A recusa de realizar o teste do bafômetro pelo treinador Mano Menezes reabre uma reflexão importante no mundo esportivo: até que ponto a participação de treinadores, atletas e dirigentes esportivos em comerciais de bebida alcoólica pode ser danosa em suas relações sociais? Até que ponto fica comprometida sua confiabilidade na liderança da equipe e consistência no papel de comandante?
Atualmente, e durante toda a história, brasileiros, fanáticos por futebol, são surpreendidos por relatos de ídolos envolvidos com problemas decorrentes de consumo abusivo de álcool e outras drogas. Nesses casos, o enredo sempre se repete.
Dirigentes, técnicos, colegas de profissão e imprensa lamentam o acontecido, anunciam providências e, nas entrelinhas, responsabilizam exclusivamente o jogador diretamente envolvido que, na maioria dos casos, é uma vítima. Em vez de ser tratado corretamente como um doente, é taxado como um irresponsável que está jogando seu talento pela janela.
A verdade é que todos os envolvidos com o espetáculo do futebol têm uma parcela de responsabilidade e desfilam hipocrisia ou ingenuidade em relação ao assunto. Ou, senão, vejamos: é coerente um técnico condenar um jogador por suas “noitadas” regadas a álcool e ao mesmo tempo aceitar ser protagonista de uma propaganda de cerveja?
É sincero o sentimento de solidariedade de um colega de profissão que lamenta a condição de alcoólatra do companheiro, mas aceita relacionar sua imagem à ideia de que aqueles que consomem determinada marca de bebida alcoólica alcançam mais sucesso? O dirigente que aceita o patrocínio da indústria de bebidas nos empreendimentos da sua entidade tem estatura moral para punir atletas que bebem? E os veículos de imprensa que financiam suas coberturas e transmissões com dinheiro da venda de cerveja, tem isenção para tratar casos desse tipo?
É preciso entender que a propaganda é o principal incentivador do consumo de bebidas alcoólicas no Brasil e no mundo.

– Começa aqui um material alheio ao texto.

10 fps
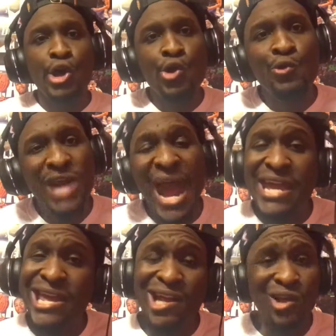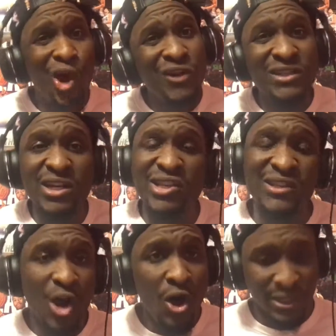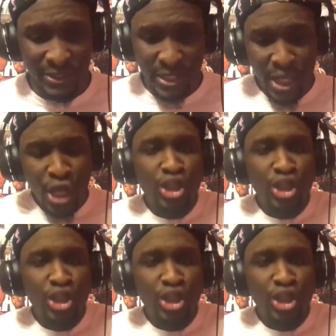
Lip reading: You can't get lost in the sauce.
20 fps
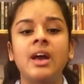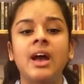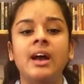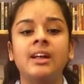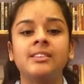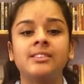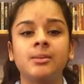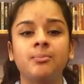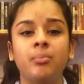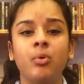
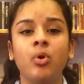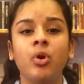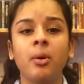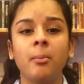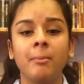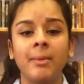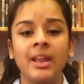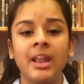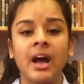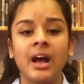and support
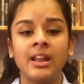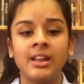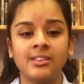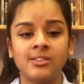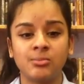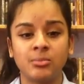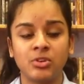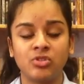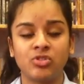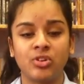
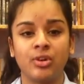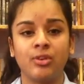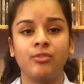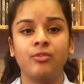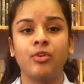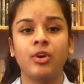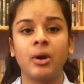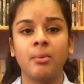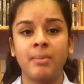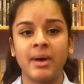Malala's mission
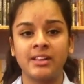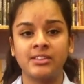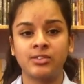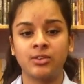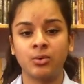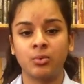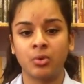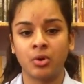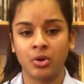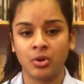for a
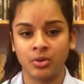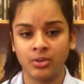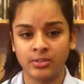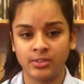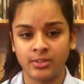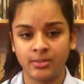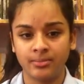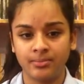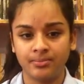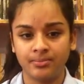better world.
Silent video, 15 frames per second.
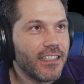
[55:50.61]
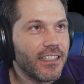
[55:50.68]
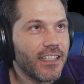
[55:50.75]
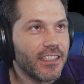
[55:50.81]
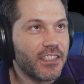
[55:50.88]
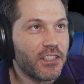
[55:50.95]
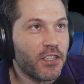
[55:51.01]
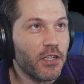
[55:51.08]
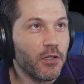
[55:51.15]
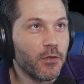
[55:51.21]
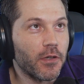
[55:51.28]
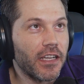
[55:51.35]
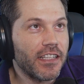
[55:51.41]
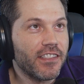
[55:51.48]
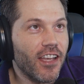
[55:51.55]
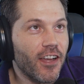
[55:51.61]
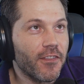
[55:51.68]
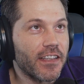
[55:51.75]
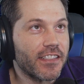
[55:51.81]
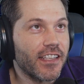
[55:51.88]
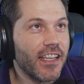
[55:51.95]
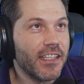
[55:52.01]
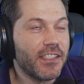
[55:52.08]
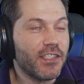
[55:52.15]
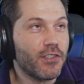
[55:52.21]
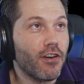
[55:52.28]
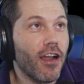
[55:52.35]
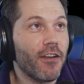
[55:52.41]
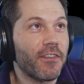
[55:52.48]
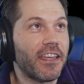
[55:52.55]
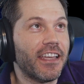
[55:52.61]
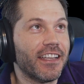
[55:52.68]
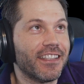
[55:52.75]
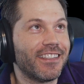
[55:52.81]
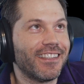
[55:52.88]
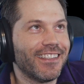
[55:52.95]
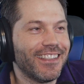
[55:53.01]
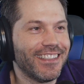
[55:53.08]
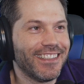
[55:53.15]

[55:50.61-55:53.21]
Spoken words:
it's true. It's obvious. It's obvious.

Por isso, em muitos países ela foi banida, com excelentes resultados para a saúde pública. E quando relacionada ao futebol e aos ídolos do esporte, esse potencial cresce exponencialmente.
Todos envolvidos nesse esforço publicitário colaboram para o alcoolismo entre os jogadores. E, se apenas concorrer para que carreiras sejam interrompidas não comove a indústria do futebol, talvez a apresentação de outras estatísticas que tenham sua colaboração a faça pensar.
Segundo a ABEAD, Associação Brasileira de Estudos do Álcool e outras Drogas, o alcoolismo causa 57 mortes por dia no Brasil, e 12,3% dos brasileiros entre 12 e 65 anos são portadores de alcoolismo. O álcool é responsável por 70% das mortes violentas ocorridas no Brasil, por 45% de todos os problemas familiares e conjugais, e 42% dos acidentes de trânsito.
A cerveja representa 73% do consumo de doses acima do recomendável. Os – quase inexistentes – programas de prevenção e promoção de saúde no esporte fornecem um suporte de educação e orientação aos atletas. No entanto, não se pode garantir que jovens garotos – ou até jogadores mais experientes – não se tornem alvos vulneráveis a estas associações perigosas entre sucesso, fama e álcool.
Até porque, a face ilimitada da busca pelo prazer expõe a fragilidade emocional e, muitas vezes, coloca um ponto final no sonho da realização profissional além, claro, de produzir danos irreparáveis à saúde.
E pensar que programas psicológicos, sociais e preventivos são raros – ou inexistentes – nos grandes clubes deste país. Os dirigentes, infelizmente, ainda não contabilizaram o prejuízo que esta lacuna gera na criação e desenvolvimento de atletas saudáveis e bem adaptados socialmente.